In the summer of 2012, I knelt over the frail shell of a child, my son, strapped to all manner of medical monitoring equipment. His body failing, his frame thinning, the medical staff at Arkansas Children’s Hospital was at a loss. They had no answers, no direction. He was an anomaly, they said, and they’d need to regroup after making him as comfortable as possible. Though the medical community struggled to sort it all out, my faith community seemed to have every answer.
God would provide, one said, because God would respond to my great faith. God was setting up a miracle, another said. God works all things together for good, I was reminded. Platitude, platitude, platitude. I smiled through all of them, even nodded. Silently I wondered, Did all those words amount to anything, well-meaning though they were? Hunched over my son, all those platitudes haunting, my phone rang.
I looked at the screen, read the name. It was a pastor from a more reformed church in my hometown, and as I answered the phone, I wondered what platitude I might hear. There was a purpose in my son’s suffering? Everything has a Kingdom purpose? After an exchange of greetings, I clenched my jaw. Stiffened. Braced myself.

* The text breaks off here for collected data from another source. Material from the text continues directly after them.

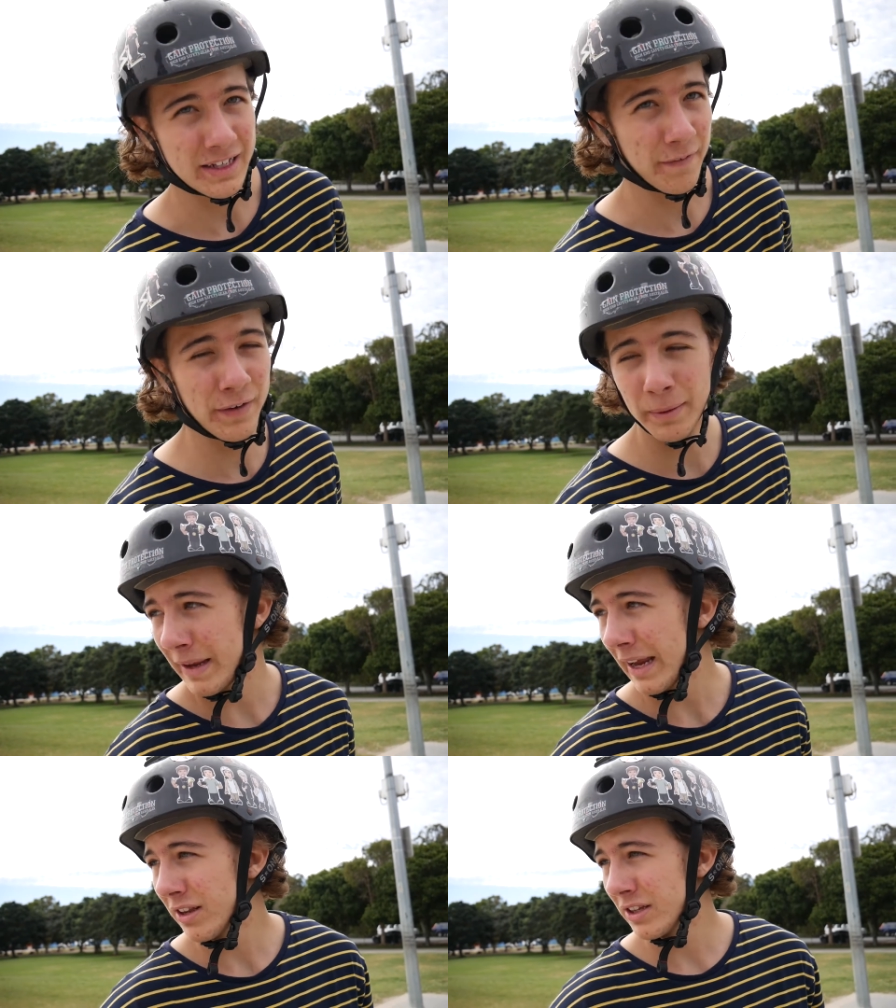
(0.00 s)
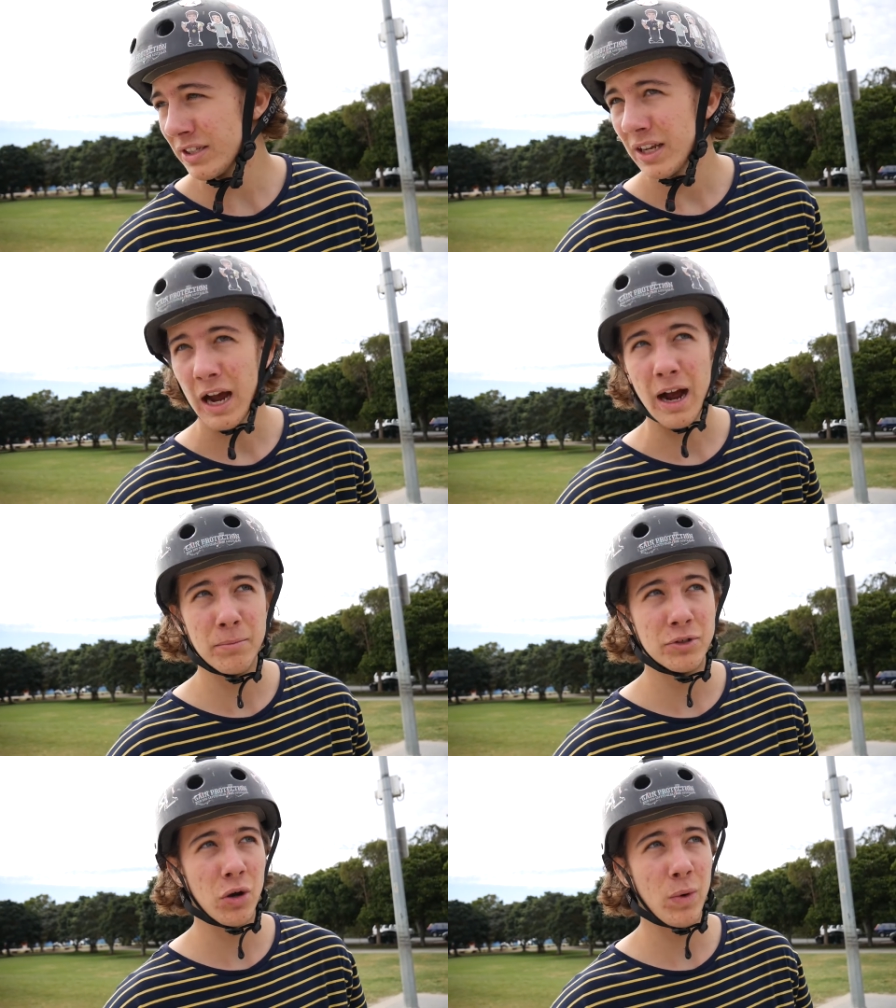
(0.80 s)
It's a flip kickless,
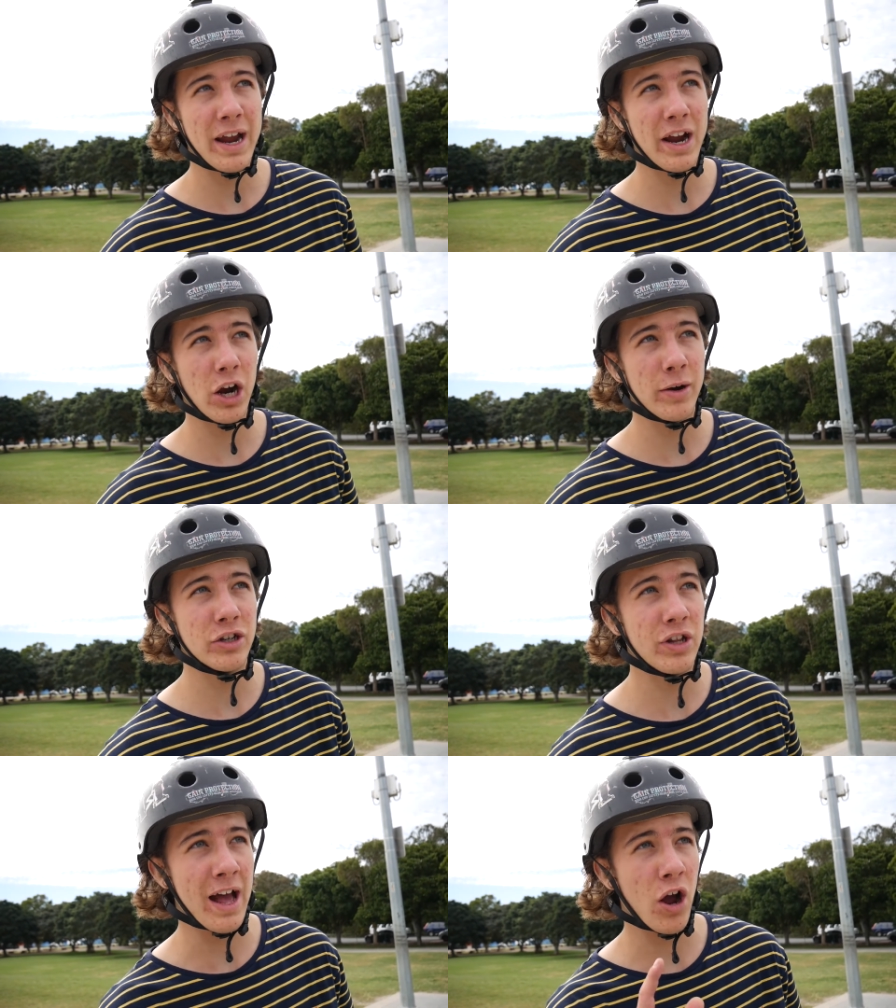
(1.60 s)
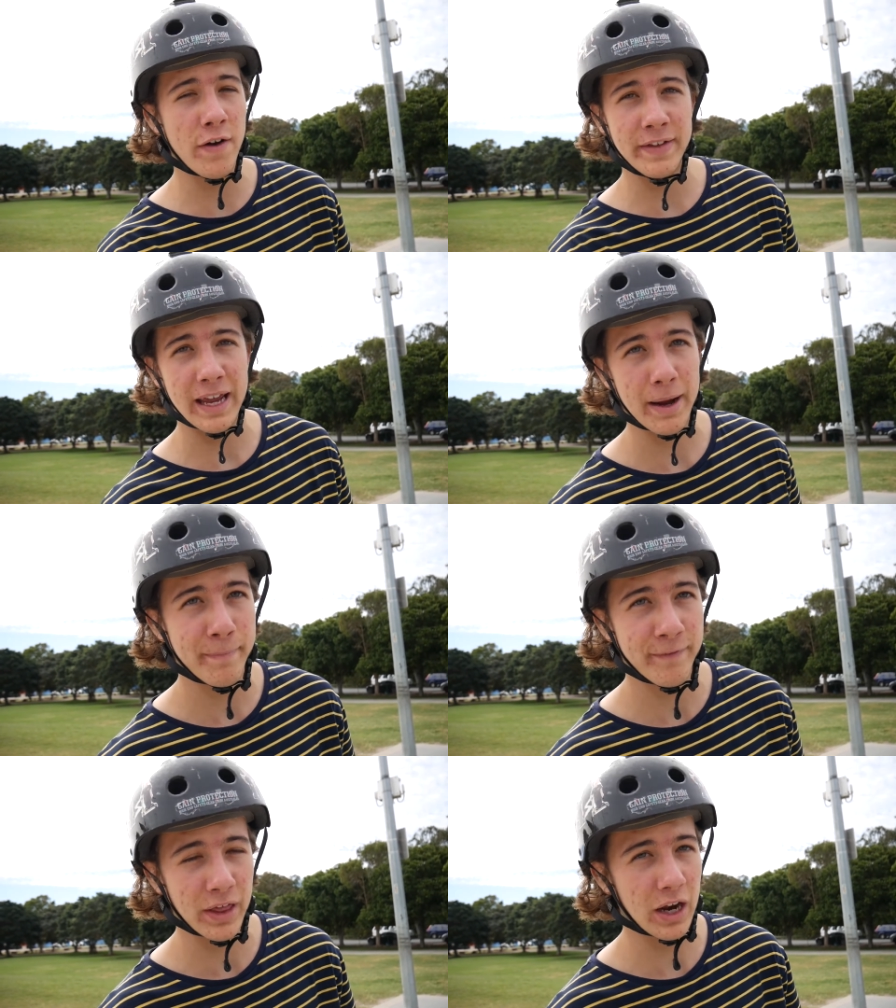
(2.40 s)
so we are going to do that over the hip
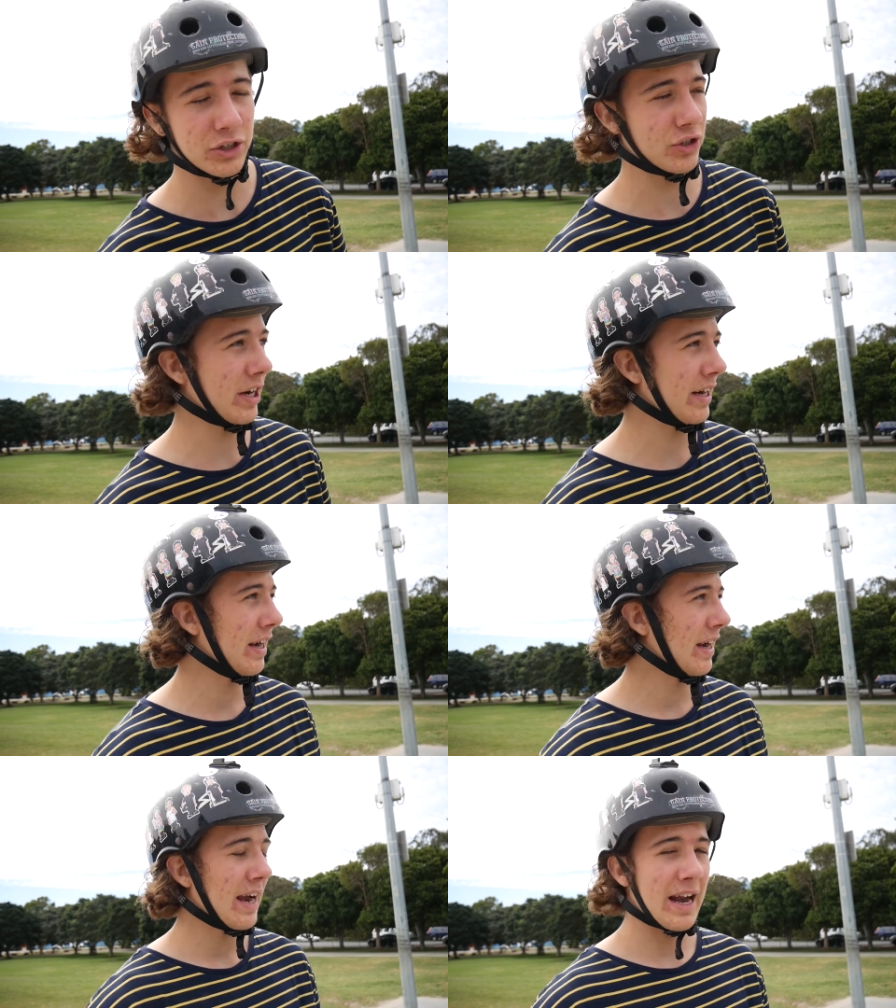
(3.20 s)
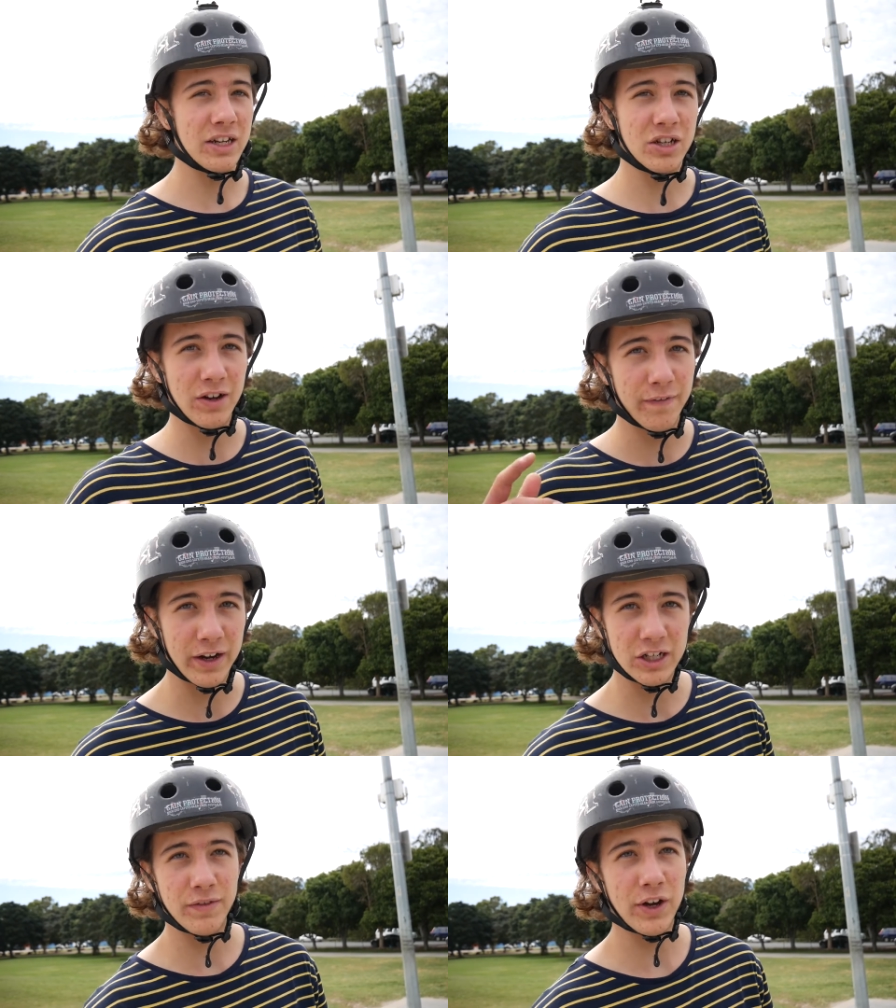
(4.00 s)
for the last trick, and that's going to
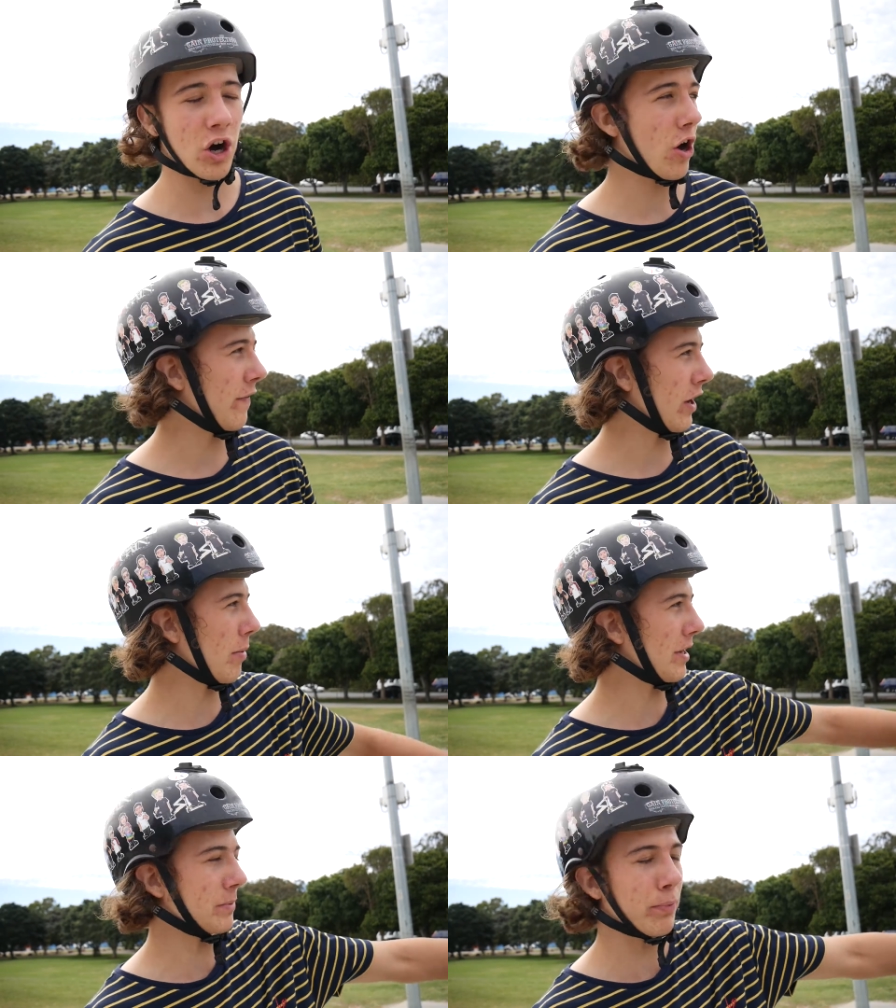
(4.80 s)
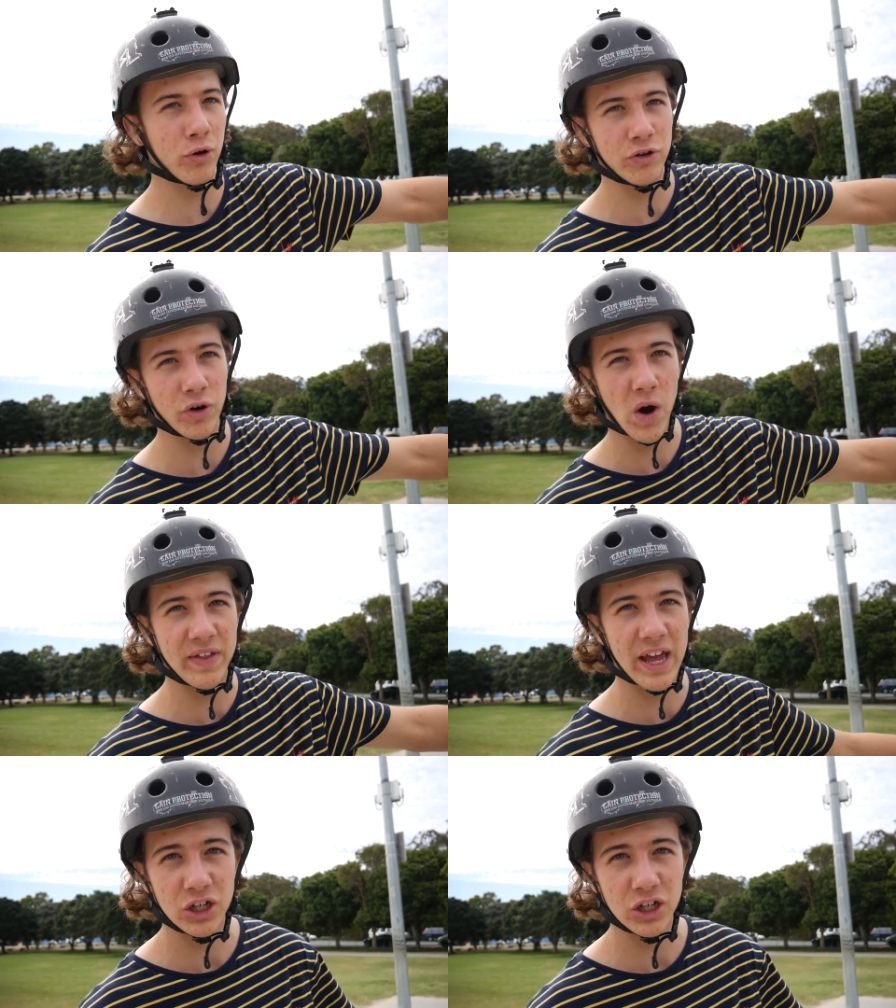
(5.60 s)
finish the video off. I've got my support crew over there,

Through the phone, I heard only three words: “I’m so sorry.” There was a pause, and he told me to holler if I needed anything. He said he’d be praying, and that was that. It was a moment of selfless solidarity, a moment in which this man of the cloth didn’t force-feed me anemic answers or sell me some fix-all version of a bright-and-shiny gospel.
Instead, he did the work of Christ himself; he entered into my suffering. And years later, after a long season of healing (both my son’s and my own), his words served as a reminder of the Christian response to suffering—we enter into it together, share in it together, lament with each other.
I suppose it’s natural, our tendency to try to run from suffering, to somehow try to drag other folks from their own. We Christians use the holy tools at our disposal (particularly, the misinterpretation of Scripture) in an attempt to pave a path around suffering. The problem is that’s not the way of Christ. Christ—God with us—entered into the suffering of humanity. He lamented with those who lamented, extended compassion and healing to the hurting. Ultimately, he took on the existential suffering of all mankind as he endured his own suffering on the cross.